Correct concerning the "Q".  Substituting the [A-Z] should take care of that.

Still testing the WO WE EP formulation, but if this current formula is working as needed, you may be able to begin using as-is, then refine for the additional constraints if we get that sorted out.
0

LVL 10

Expert Comment

Another point of clarification - in all the examples, any 4-character occurrences immediately follow the 5-digit string.  When there are spaces, there is only ever a maximum of a 2-character string (with or without trailing digits).  Is this accurate?

Or is the following a possible valid match:  "2005Q99999  WETS15"
0

LVL 19

Author Comment

Here is my current test text and the result i am getting.

4261639      A
4969710      N
5191631      M
5218662      J
5224183      J
5225922      J
5261016      N
5274733      D
5343322      A
5355240      O
5361319      N
0531210            S
0532388            S
2681745            S
1973P69691 DE
1973P69691 DE
4261639      A
4969710      N
5191631      M
5218662      J
5224183      J
5225922      J
5261016      N
5274733      D
5343322      A
5355240      O
5361319      N
0531210            S
0532388            S
2681745            S
1973P69691 DE
1973P69691 DE
4261639      A
4969710      N
5191631      M
5218662      J
5224183      J
5225922      J
5261016      N
5274733      D
5343322      A
5355240      O
5361319      N
0531210            S
0532388            S
2681745            S
1973P69691 DE
1973P69691 DE
4261639      A
4969710      N
5191631      M
5218662      J
5224183      J
5225922      J
5261016      N
5274733      D
5343322      A
5355240      O
5361319      N
0531210            S
0532388            S
2681745            S
1973P69691 DE
1973P69691 DE
1973P69691 DEW
1973P69691 DEW
1973P69691 DEW
1973P69691 DEW

The pattern in there is "1973P69691 DE".

I hope we can not return "1973P69691 DEW" but just "1973P69691 DE" or should I do this in the post processing check?

You can see the other numbers that are being returned.
randomtext.txt
0

LVL 19

Author Comment

Another point of clarification - in all the examples, any 4-character occurrences immediately follow the 5-digit string.  When there are spaces, there is only ever a maximum of a 2-character string (with or without trailing digits).  Is this accurate?

Or is the following a possible valid match:  "2005Q99999  WETS15"

This is a hard one to call on.  I have to allow for human error as I will be reading text from documents and emails.  STRICTLY speaking without human error what you types is not possible.  Strictly speaking it is "2005Q99999WETS15" or "2005Q99999  TS15" or "2005Q99999WE"

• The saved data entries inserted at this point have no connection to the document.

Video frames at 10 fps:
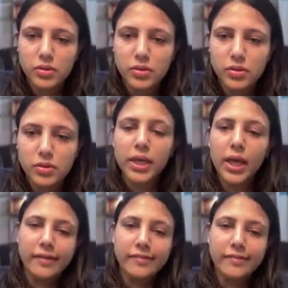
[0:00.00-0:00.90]
So be
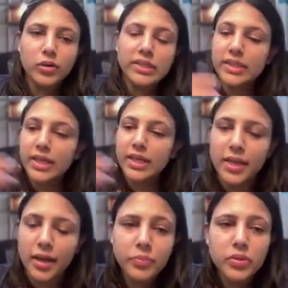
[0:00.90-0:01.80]
careful in the
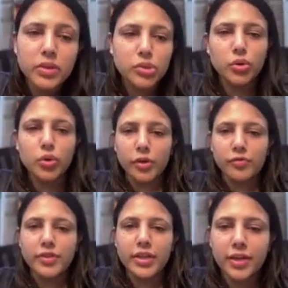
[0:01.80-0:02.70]
exam. So
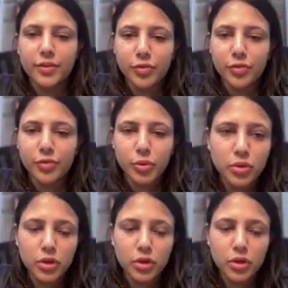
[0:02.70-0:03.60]
if they give you
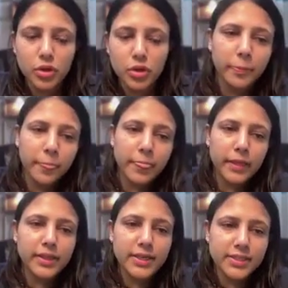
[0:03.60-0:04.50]

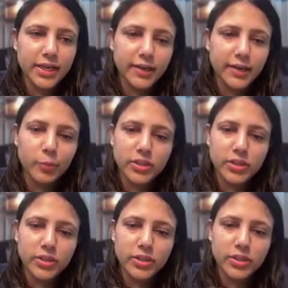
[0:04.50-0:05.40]
these data points
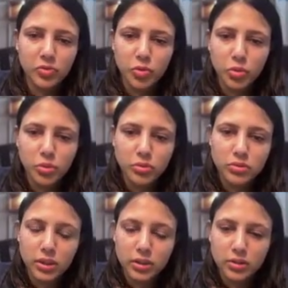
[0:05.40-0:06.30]
and they give you
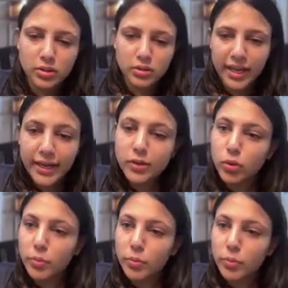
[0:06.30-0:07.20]
the K
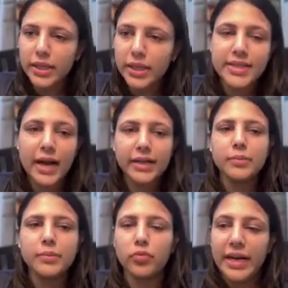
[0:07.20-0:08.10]
to be the exact
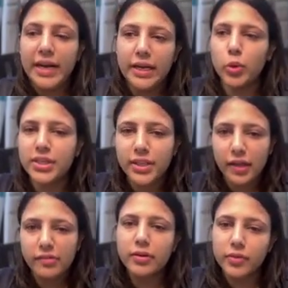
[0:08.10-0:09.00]
number of data points that they
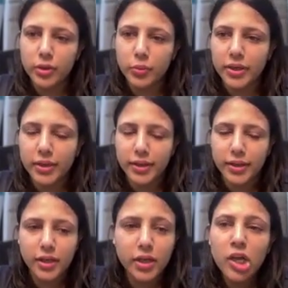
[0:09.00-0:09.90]
have given you in
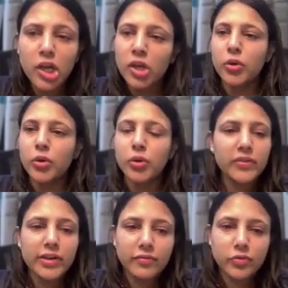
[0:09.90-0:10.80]
training, you don't
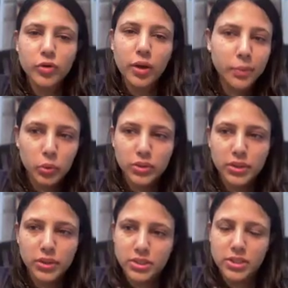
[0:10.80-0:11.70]
even have to compute
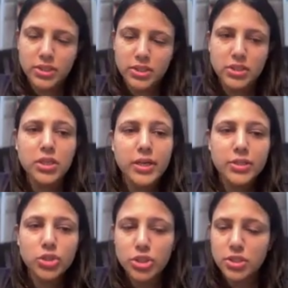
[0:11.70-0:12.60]
the distances.
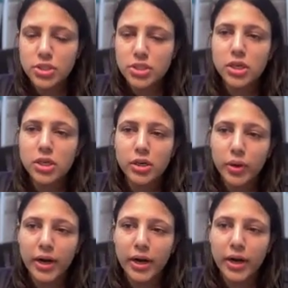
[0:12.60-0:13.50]
Just
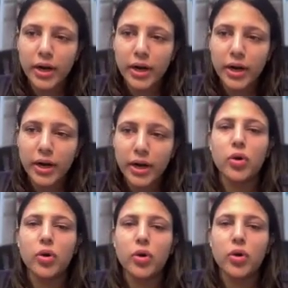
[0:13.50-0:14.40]
look at the max vote
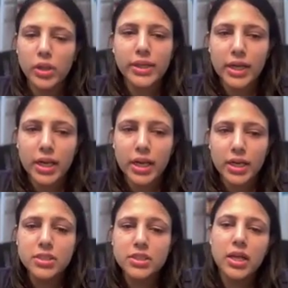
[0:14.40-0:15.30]
of all the
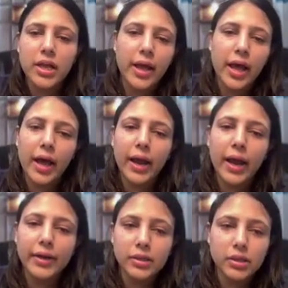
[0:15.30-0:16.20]
classes
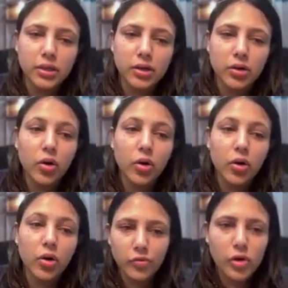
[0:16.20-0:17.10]
and or
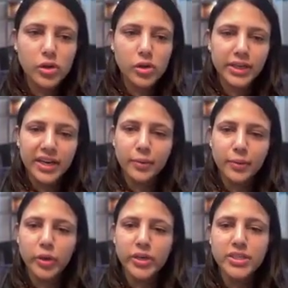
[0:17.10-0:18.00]
of all the data
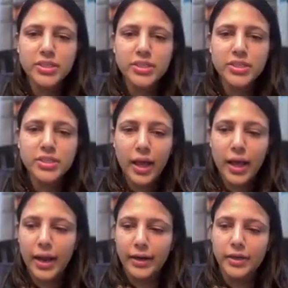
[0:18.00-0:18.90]
points,
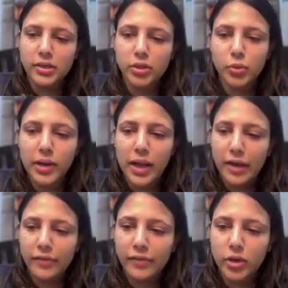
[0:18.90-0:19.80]
and you will
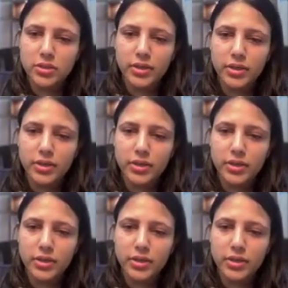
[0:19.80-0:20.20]
have your answer, right?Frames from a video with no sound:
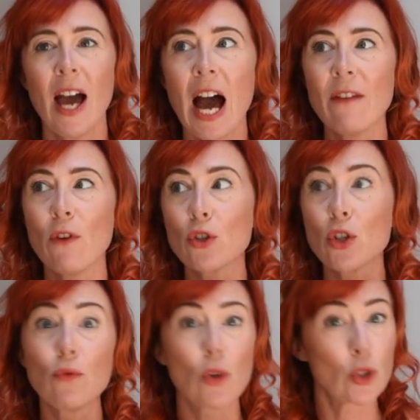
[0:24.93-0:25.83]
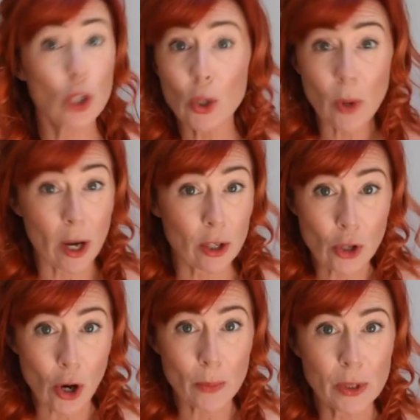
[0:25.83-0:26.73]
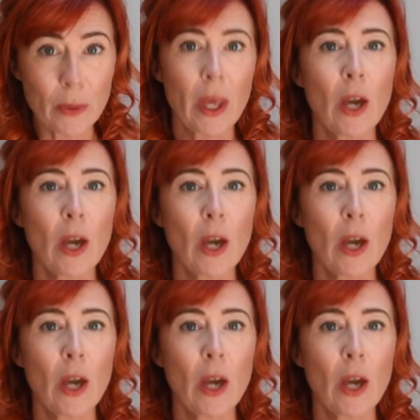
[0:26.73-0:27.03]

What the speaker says: I've also run 2 workshops.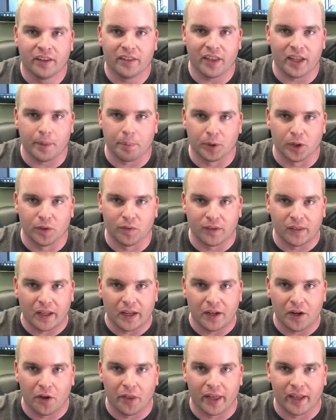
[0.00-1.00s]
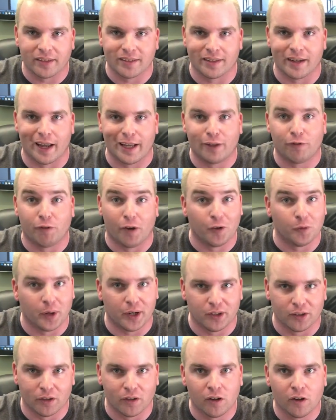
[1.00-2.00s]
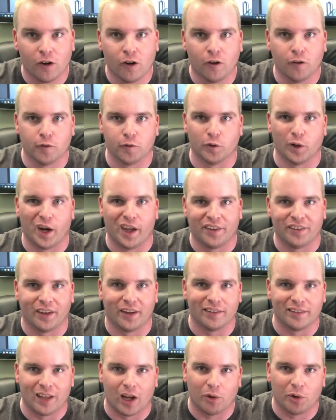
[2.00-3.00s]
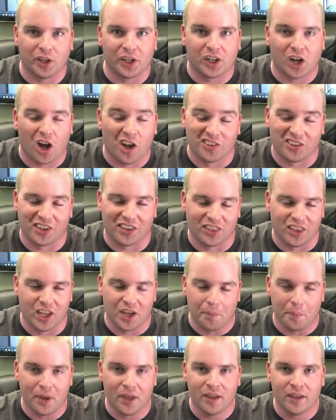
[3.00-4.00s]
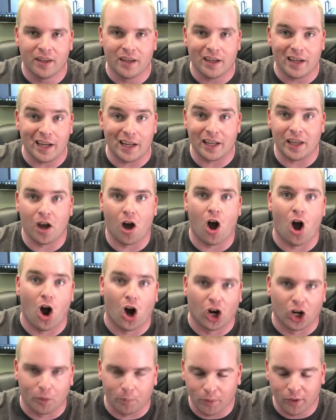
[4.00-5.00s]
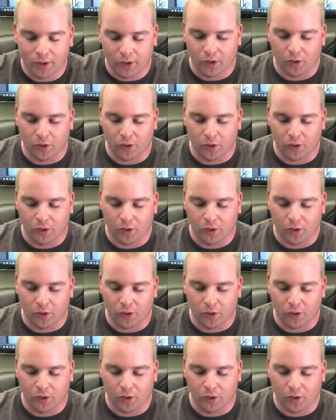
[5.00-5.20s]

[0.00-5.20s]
They approve it. They know that's a nice fundraiser for us, and it's not really causing them any harm.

But then we add the human factor in there.  This is why i said I was happy with 1 or 2 spaces.  It was also why I understood that it returned results where there were 2 letters or 4 letters after the 5 numbers.
0

LVL 10

Expert Comment

So it sounds like we should shoot for a slightly more relaxed intepretation, which you may have to parse through a bit more manually?

What are the consequences if a match is not made because of a strict interpretation of the ruleset?
0

LVL 19

Author Comment

I am on the side of relaxed simply because of human error.  Also I can then try and fix things in the post processing.

If the expression misses some I never have a hope of post processing them.
0

LVL 10

Expert Comment

The pattern in there is "1973P69691 DE".

I hope we can not return "1973P69691 DEW" but just "1973P69691 DE" or should I do this in the post processing check?

You can see the other numbers that are being returned.

Not sure I'm completely understanding what you have here.  Are the results "good" except for the DEW?  (i.e., is "4969710      N" a desirable match or incorrect)?
0

LVL 19

Author Comment

Sorry I was thinking instead of typing.

The perfect result is 13 x 1973P69691 DE - or it might be 12 I forget.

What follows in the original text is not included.